**WORK INSTRUCTIONS**
In the entries that follow, the first line to write out is the one containing "(221.82 s to 222.72 s)", and the last is the one containing "[2:06.37-2:07.37]". Reproduce that stretch exactly, with nothing before or after it.

**PROVIDED RECORDS**

++++++++++++++++++++

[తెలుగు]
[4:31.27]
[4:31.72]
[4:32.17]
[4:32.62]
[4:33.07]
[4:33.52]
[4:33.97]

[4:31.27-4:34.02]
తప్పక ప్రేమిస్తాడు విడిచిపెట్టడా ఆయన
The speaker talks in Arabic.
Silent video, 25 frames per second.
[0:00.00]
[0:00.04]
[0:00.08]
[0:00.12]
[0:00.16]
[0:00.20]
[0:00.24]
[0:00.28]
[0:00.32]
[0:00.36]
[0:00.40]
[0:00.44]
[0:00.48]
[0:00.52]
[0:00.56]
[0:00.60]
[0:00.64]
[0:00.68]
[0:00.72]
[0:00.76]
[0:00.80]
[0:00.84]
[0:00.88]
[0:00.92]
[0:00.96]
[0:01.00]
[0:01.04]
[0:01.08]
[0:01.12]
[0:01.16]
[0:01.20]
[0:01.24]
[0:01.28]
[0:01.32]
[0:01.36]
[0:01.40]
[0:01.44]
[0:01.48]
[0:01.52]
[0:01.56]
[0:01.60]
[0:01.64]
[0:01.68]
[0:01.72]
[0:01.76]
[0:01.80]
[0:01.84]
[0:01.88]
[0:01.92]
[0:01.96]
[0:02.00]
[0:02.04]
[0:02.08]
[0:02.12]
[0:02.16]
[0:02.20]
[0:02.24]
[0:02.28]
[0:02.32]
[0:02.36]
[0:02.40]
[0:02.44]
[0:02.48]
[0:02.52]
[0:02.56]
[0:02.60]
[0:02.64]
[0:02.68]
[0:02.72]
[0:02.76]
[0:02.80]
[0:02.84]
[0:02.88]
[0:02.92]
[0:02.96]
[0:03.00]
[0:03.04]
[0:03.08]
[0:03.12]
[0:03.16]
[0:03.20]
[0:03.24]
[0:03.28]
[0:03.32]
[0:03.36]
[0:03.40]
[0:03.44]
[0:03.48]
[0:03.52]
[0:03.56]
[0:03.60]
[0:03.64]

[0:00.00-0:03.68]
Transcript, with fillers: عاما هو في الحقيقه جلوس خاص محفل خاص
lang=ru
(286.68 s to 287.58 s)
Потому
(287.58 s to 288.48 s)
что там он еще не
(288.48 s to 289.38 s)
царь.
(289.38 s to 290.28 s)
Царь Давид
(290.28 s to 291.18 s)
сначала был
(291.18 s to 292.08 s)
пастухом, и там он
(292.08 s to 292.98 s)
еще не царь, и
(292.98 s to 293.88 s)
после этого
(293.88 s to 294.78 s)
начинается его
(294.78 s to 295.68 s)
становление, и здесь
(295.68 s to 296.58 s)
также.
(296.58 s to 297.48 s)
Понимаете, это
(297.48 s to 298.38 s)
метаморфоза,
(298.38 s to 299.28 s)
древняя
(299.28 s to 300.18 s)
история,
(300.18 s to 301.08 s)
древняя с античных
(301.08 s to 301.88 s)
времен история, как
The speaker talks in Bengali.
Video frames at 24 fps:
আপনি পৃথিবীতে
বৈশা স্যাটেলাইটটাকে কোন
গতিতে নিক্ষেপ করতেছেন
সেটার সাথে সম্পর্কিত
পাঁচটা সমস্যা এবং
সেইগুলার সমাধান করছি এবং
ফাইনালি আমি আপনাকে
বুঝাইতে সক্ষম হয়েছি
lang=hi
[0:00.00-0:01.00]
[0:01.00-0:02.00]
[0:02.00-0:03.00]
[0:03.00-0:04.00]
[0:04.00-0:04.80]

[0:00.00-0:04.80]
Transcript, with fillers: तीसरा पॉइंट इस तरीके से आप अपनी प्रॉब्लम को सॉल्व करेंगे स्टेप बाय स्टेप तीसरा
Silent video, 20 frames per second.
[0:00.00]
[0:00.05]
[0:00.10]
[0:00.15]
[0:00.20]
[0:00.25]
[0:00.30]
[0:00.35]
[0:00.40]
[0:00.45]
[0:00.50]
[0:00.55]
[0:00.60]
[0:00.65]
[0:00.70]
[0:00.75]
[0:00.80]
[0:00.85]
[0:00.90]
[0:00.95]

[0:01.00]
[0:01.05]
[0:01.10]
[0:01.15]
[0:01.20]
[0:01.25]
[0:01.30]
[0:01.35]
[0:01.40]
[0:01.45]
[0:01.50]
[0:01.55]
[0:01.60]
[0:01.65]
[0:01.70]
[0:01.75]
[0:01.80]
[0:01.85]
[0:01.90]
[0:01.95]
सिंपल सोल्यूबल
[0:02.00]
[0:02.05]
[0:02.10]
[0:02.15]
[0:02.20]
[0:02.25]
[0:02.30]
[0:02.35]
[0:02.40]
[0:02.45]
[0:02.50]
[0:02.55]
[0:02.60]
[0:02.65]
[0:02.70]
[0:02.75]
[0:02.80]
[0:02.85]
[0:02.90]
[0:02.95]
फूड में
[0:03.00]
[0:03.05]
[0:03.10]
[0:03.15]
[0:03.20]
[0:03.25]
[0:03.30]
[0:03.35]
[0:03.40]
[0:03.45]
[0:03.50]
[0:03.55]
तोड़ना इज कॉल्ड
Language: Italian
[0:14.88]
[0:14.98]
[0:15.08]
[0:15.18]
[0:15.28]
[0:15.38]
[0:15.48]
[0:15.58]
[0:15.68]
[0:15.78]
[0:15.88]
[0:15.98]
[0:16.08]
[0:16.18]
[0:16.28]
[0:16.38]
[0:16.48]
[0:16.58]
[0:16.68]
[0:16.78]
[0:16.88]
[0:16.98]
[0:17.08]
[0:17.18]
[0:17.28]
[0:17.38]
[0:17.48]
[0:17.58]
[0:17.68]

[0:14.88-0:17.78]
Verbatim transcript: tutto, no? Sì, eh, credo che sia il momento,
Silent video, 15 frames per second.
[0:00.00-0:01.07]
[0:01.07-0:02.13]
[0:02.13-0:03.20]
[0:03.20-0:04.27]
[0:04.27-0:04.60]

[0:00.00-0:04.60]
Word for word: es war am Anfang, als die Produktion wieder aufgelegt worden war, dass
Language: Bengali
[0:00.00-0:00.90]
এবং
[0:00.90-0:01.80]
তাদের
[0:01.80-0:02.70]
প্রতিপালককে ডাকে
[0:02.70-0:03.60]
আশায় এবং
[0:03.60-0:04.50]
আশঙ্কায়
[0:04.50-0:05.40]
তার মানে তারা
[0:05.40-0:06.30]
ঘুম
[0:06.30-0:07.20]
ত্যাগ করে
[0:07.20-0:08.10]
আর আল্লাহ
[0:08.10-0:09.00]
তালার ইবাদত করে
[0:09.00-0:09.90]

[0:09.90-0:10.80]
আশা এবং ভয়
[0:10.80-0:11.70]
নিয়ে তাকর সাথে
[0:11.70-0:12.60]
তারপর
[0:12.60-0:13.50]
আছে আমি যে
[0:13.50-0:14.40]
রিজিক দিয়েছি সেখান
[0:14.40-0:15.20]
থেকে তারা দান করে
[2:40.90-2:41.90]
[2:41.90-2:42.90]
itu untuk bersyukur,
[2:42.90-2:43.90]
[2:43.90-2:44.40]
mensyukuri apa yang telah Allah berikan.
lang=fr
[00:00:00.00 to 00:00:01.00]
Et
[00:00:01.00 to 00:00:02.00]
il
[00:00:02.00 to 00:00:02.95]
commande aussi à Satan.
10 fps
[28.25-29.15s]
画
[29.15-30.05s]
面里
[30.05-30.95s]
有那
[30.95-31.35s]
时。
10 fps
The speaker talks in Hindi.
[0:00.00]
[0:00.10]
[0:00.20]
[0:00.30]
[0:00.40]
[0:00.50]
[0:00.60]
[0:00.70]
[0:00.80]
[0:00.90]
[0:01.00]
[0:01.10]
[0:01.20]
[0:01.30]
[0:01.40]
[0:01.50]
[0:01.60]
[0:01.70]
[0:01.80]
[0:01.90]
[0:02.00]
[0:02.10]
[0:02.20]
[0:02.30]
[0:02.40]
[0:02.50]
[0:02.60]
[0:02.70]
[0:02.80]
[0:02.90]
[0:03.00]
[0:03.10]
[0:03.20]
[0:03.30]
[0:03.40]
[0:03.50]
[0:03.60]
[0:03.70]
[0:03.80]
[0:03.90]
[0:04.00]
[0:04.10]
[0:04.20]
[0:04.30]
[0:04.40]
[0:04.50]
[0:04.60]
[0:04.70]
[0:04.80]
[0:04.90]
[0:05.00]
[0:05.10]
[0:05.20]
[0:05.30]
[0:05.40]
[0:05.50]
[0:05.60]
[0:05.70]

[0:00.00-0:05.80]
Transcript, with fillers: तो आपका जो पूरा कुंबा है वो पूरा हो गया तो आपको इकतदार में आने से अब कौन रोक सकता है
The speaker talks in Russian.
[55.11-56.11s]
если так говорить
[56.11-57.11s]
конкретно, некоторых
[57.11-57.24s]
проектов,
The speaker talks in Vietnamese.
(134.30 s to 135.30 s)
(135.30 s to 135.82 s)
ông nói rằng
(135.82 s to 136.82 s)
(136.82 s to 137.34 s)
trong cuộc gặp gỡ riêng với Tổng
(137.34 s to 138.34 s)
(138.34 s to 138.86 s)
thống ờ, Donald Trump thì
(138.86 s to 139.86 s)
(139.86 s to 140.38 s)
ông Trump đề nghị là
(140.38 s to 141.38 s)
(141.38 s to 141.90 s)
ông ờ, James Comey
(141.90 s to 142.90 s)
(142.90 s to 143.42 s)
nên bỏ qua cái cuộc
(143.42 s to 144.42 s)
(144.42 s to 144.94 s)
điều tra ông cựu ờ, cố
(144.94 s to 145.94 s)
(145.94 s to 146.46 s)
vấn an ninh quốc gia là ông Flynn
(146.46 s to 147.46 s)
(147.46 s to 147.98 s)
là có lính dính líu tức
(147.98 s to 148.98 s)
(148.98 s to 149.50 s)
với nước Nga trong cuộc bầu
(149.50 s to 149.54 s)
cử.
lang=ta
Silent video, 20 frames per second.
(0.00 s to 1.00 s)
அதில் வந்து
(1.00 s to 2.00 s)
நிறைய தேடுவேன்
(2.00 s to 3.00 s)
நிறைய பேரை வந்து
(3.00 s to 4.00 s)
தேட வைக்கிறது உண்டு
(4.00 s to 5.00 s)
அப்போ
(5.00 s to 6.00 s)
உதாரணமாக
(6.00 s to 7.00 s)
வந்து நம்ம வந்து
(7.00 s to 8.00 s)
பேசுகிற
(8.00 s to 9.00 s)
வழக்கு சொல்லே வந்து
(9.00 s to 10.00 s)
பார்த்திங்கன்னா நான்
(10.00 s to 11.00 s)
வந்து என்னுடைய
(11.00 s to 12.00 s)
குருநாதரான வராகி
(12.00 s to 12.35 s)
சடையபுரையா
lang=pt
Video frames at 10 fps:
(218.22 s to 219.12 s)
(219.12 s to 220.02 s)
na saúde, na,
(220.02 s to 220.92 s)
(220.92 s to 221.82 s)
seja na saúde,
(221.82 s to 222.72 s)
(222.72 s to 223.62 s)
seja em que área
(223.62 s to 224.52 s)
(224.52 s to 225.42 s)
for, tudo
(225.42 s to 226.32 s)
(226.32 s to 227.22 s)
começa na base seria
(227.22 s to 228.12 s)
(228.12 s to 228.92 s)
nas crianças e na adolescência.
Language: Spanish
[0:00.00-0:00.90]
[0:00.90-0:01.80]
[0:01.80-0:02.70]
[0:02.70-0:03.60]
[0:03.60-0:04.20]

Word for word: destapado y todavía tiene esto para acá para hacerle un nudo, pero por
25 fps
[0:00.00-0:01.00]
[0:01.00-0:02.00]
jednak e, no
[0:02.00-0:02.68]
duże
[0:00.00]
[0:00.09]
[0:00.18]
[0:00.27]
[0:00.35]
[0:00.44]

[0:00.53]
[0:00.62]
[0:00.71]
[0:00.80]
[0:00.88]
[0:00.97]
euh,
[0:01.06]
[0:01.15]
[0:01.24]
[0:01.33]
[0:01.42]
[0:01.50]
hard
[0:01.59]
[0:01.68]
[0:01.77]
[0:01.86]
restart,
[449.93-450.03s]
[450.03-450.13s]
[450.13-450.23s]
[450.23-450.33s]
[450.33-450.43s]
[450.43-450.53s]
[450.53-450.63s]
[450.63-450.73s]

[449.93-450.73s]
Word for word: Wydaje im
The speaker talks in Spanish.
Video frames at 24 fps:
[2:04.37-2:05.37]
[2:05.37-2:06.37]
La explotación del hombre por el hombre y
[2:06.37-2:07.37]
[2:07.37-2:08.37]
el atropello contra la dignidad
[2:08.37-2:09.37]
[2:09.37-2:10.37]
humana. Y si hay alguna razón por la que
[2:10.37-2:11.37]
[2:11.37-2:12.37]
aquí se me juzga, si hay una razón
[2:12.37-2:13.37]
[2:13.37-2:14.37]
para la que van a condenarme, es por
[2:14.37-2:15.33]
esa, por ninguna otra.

++++++++++++++++++++

**WRITTEN SOLUTION**
(221.82 s to 222.72 s)
(222.72 s to 223.62 s)
seja em que área
(223.62 s to 224.52 s)
(224.52 s to 225.42 s)
for, tudo
(225.42 s to 226.32 s)
(226.32 s to 227.22 s)
começa na base seria
(227.22 s to 228.12 s)
(228.12 s to 228.92 s)
nas crianças e na adolescência.
Language: Spanish
[0:00.00-0:00.90]
[0:00.90-0:01.80]
[0:01.80-0:02.70]
[0:02.70-0:03.60]
[0:03.60-0:04.20]

Word for word: destapado y todavía tiene esto para acá para hacerle un nudo, pero por
25 fps
[0:00.00-0:01.00]
[0:01.00-0:02.00]
jednak e, no
[0:02.00-0:02.68]
duże
[0:00.00]
[0:00.09]
[0:00.18]
[0:00.27]
[0:00.35]
[0:00.44]

[0:00.53]
[0:00.62]
[0:00.71]
[0:00.80]
[0:00.88]
[0:00.97]
euh,
[0:01.06]
[0:01.15]
[0:01.24]
[0:01.33]
[0:01.42]
[0:01.50]
hard
[0:01.59]
[0:01.68]
[0:01.77]
[0:01.86]
restart,
[449.93-450.03s]
[450.03-450.13s]
[450.13-450.23s]
[450.23-450.33s]
[450.33-450.43s]
[450.43-450.53s]
[450.53-450.63s]
[450.63-450.73s]

[449.93-450.73s]
Word for word: Wydaje im
The speaker talks in Spanish.
Video frames at 24 fps:
[2:04.37-2:05.37]
[2:05.37-2:06.37]
La explotación del hombre por el hombre y
[2:06.37-2:07.37]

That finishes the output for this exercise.